— Знаете, — сказала она в антракте, когда мы прогуливались по
мраморному фойе, — раньше я видела в вас только полезного союзника.
Сильного мага, влиятельного Законника, человека, который может
защитить мои исследования.
— А теперь? — я поднял бровь в ожидании ответа, который жаждал и
одновременно боялся услышать.
— Теперь я вижу Максима, — она внимательно посмотрела мне в
глаза. — Человека с блестящим умом, сложным характером и… чем-то
таким, что заставляет хотеть узнать его лучше.
Эти слова, произнесённые спокойно и искренне, заставили меня
по-новому взглянуть на наши отношения. Были ли мы просто союзниками
по необходимости? Или между нами возникло нечто большее, что мы оба
не решались признать?
С того вечера наши встречи стали регулярными. Мы ужинали в
уединённых ресторанах, гуляли по набережным Невы, посещали
художественные выставки. Иногда просто сидели в её лаборатории или
моём кабинете, разговаривая до поздней ночи.
Однажды, после особенно долгого разговора, затянувшегося почти
до рассвета, Варвара вдруг спросила:
— Чего ты боишься, Максим?
Я уже привык к её прямолинейности, но этот вопрос застал меня
врасплох.
— С чего ты взяла, что я чего-то боюсь?
— Все чего-то боятся, — она пожала плечами. — Даже самые сильные
маги. Даже Законники.
Я задумался.

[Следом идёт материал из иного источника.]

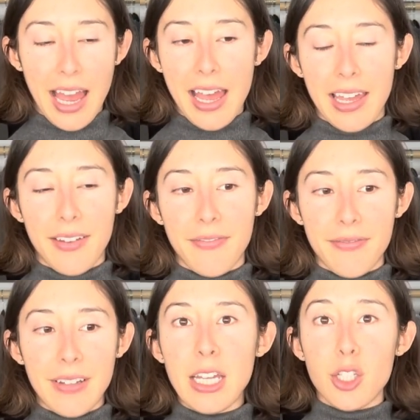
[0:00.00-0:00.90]
I
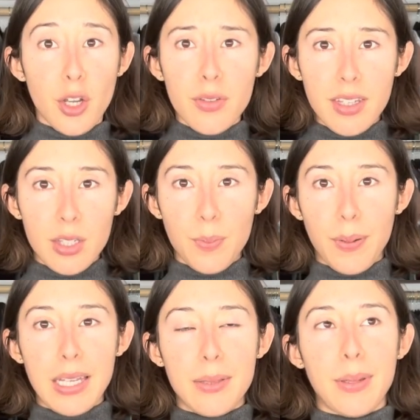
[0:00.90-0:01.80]
chose this
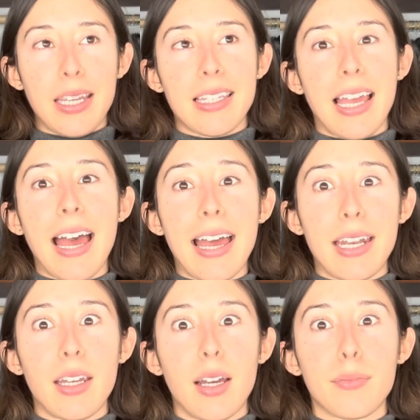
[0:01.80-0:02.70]
piece because it
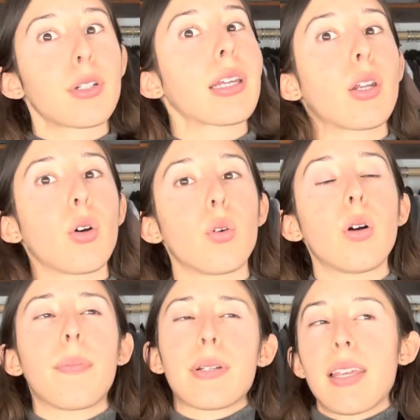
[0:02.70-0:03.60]
had
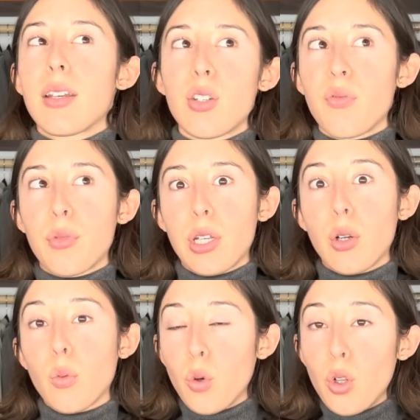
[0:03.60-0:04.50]
a percentage of merino
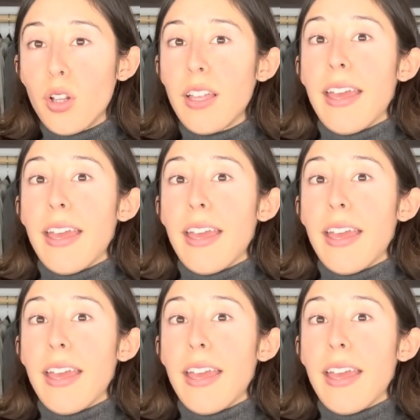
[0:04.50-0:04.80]
wool,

О своих страхах я редко говорил даже с самим
собой.
— Я боюсь не успеть защитить того, кто на меня рассчитывает, —
наконец ответил я. — Боюсь, что однажды моих сил и способностей
окажется недостаточно.
— То, что важно, или тех, кто важен? — уточнила она.
— И то, и другое, — я встретил её взгляд. — А ты? Чего боишься
ты?
Варвара помолчала, словно взвешивая, стоит ли открываться.

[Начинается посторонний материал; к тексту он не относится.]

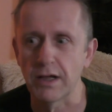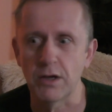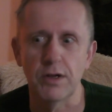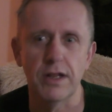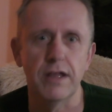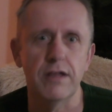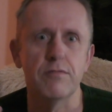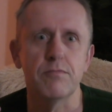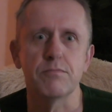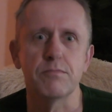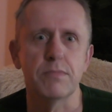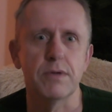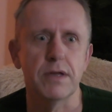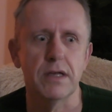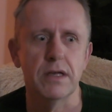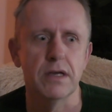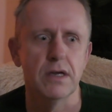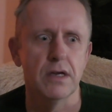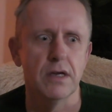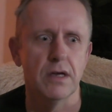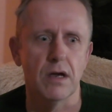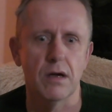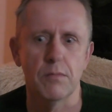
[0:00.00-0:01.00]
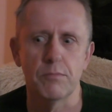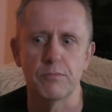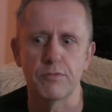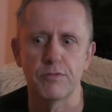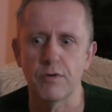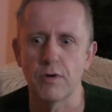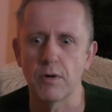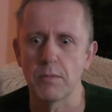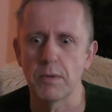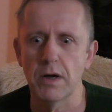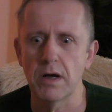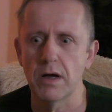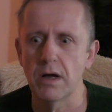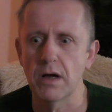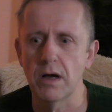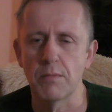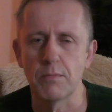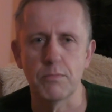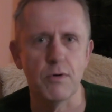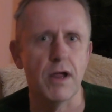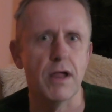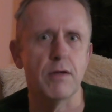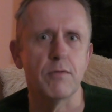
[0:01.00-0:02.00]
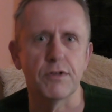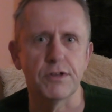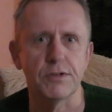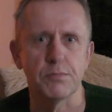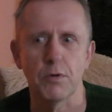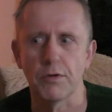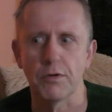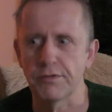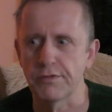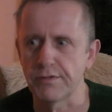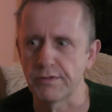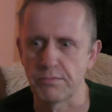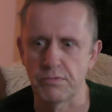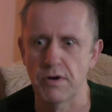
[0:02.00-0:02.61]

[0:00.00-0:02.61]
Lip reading: It could even be from a brain response.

— Я боюсь потерять свободу, — наконец произнесла она. — Не
физическую — свободу мысли, свободу творчества. Знаешь, когда мои
исследования стали привлекать внимание важных людей, я поняла,
насколько это опасно — быть ценным для могущественных. Они видят в
тебе не человека, а инструмент.
— Я никогда не буду относиться к тебе как к инструменту.
— Знаю, — она улыбнулась. — Именно поэтому мы сейчас здесь.
С того времени всякий раз, когда я думал о защите империи или
борьбе с «Обществом», в моих мыслях неизменно присутствовал образ
Варвары. Я понимал, что теперь защищаю не абстрактное государство,
а конкретного человека, который стал мне неожиданно дорог. И это
чувство дало мне новую силу и решимость.